Everything in Moderation - The American Spectator | USA News and Politics
Everything in Moderation

With the title Saying Yes: In Defense of Drug Use, you’d think that Jacob Sullum was another hippie trying to get drugs legalized so he could enjoy that big fat joint emblazoned on the book’s dust jacket. And you would be oh so wrong. In 284 tightly argued pages, plus notes, Sullum, a senior editor for the libertarian Reason magazine and author of For Your Own Good: The Anti-Smoking Crusade and the Tyranny of Public Health, cuts through the myriad myths of anti-drug arguments to press his case that, for most people, drugs are not mind-snatchers leaving their users a hollowed out shell of who they once were.

The first chapter of Saying Yes (Tarcher/Putnam, 340 pages, $25.95) takes exception to the popular belief, held by Mormons and Muslims, among others, that all “psychoactive substances are so dangerous that they should be avoided altogether.” While most secular anti-drug types would agree with this for narcotics, they don’t believe this holds true for alcohol, because alcohol use can be controlled.

However, that is a tenuous distinction at best. Sullum asks, How different is the use of alcohol from that of other drugs? Answer: Alcohol is legal, which makes it more socially acceptable. As for the argument that it is more damaging than most illegal substances, he reminds readers that alcohol is a “toxin” that causes

dizziness, headache, vomiting, and blackouts; impairs speech, judgment, coordination, cognition, and memory; and depresses respiration, which can lead to death after a single drinking session. Withdrawal symptoms include rapid heart rate, shortness of breath, chills, fever, chest pain, nausea with recurrent vomiting, abdominal pain, hallucinations, and seizures, sometimes resulting in death. Alcohol users suffer from peptic ulcers, liver failure, pancreatic cysts, high blood pressure, stroke, metabolic abnormalities, malnutrition, lung and urinary tract infections, brain damage, and cancers of the mouth, larynx, esophagus, pancreas, liver, stomach, colon and breast. Alcohol use is also associated with depression, suicide, unemployment, divorce, domestic violence, assault, homicide, and vehicular accidents.

Put that way, why would anyone want to drink? But they do: Contra the arguments of prohibitionists, there are millions of people that drink everyday in a social manner without becoming belligerent or impaired. And Sullum, armed with a brace of studies, statistics, and anecdotes, demonstrates that millions of Americans smoke marijuana recreationally without it ruining their day to day lives.

The same holds true for several other drugs. Among others, Sullum quotes a CEO with a cocaine habit, as well as the housewife that likes to shoot heroin before she cleans the house (anonymously, of course). What’s more, Sullum argues, the CEO and cleaning lady are part of a non-trivial part of the population (as high as 7 percent) who use illegal drugs on a regular basis, and still manage to function more or less normally.

As shocking as parts of this book may be, it’s worth noting that Sullum is a moderate on the subject of drugs. He rejected the much more sexy title Just Say Yes because that was not the message that he wanted to convey. Saying Yes very thoroughly details both the positive and negative effects of a whole laundry list of drugs, legal and non-legal, giving readers an opportunity to judge for themselves whether these drugs really are as diabolical as they are often portrayed in the popular press.
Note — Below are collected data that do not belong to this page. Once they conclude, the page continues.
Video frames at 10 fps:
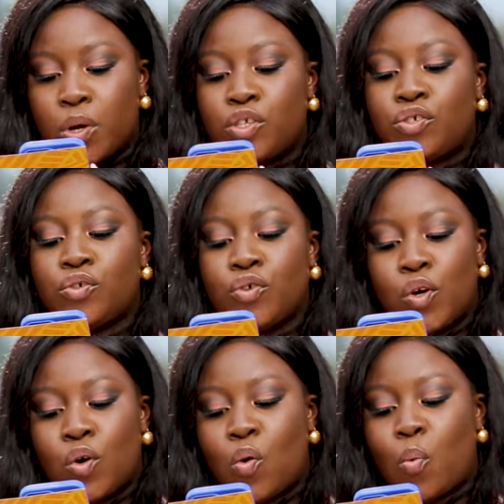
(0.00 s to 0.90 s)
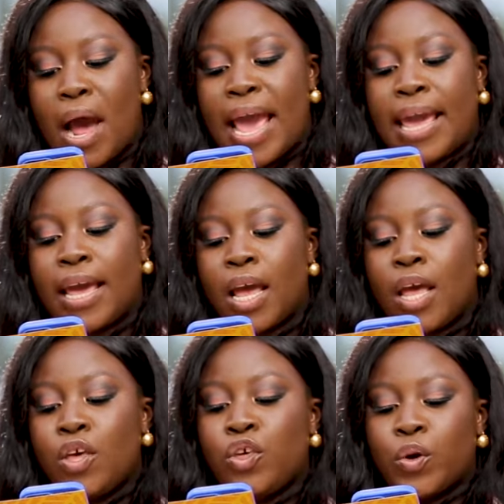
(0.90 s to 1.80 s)
wants to know why
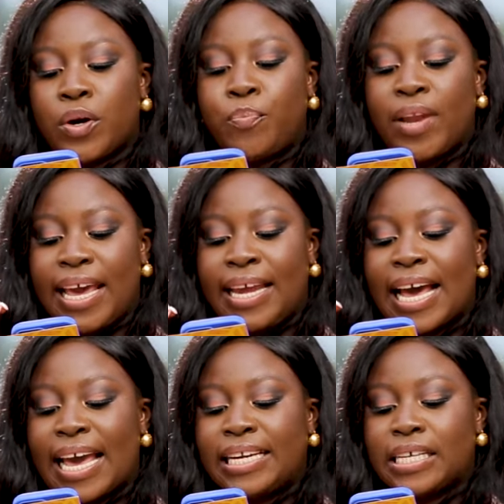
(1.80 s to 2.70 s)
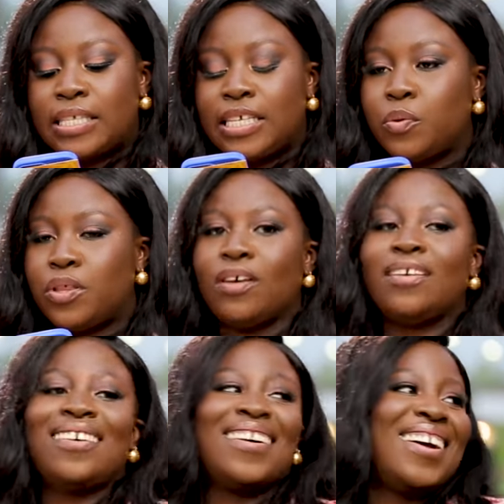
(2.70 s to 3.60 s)
you are playing hide and seek with
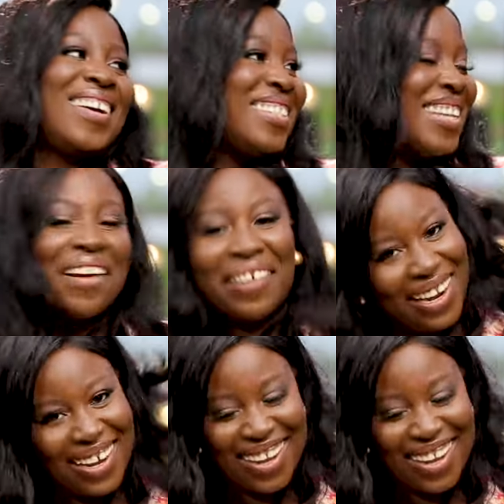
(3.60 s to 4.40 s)
Terry.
Some people are unhappy with this approach, and not only family values defenders. Writing earlier this year in the New York Press, Mark Ames, who admitted to typing while on speed, was driven a little bit nuts by Sullum’s “clear, rational, calm style.” Ames lashed out against Sullum’s willingness to engage Christians (by arguing that the Bible is hardly the teetotalers handbook) and the fact that he doesn’t wholeheartedly endorse the drug-addled nihilism that Ames clearly prefers.

“By the time [Sullum] reaches his grand conclusion, in a chapter titled ‘Managing Moderation,’ you just want to punch him, tell him to get the f— away because he’s bumming your high,” wrote Ames in a spasm of self righteous pique.

Mitch Horowitz, Sullum’s editor from Tarcher/Penguin, had a devastating reply in the letters page of the next issue of the Press. “Mark Ames’ review…” he wrote, “only succeeds in challenging one point of Sullum’s book…and by accident: that drug use doesn’t impair performance.”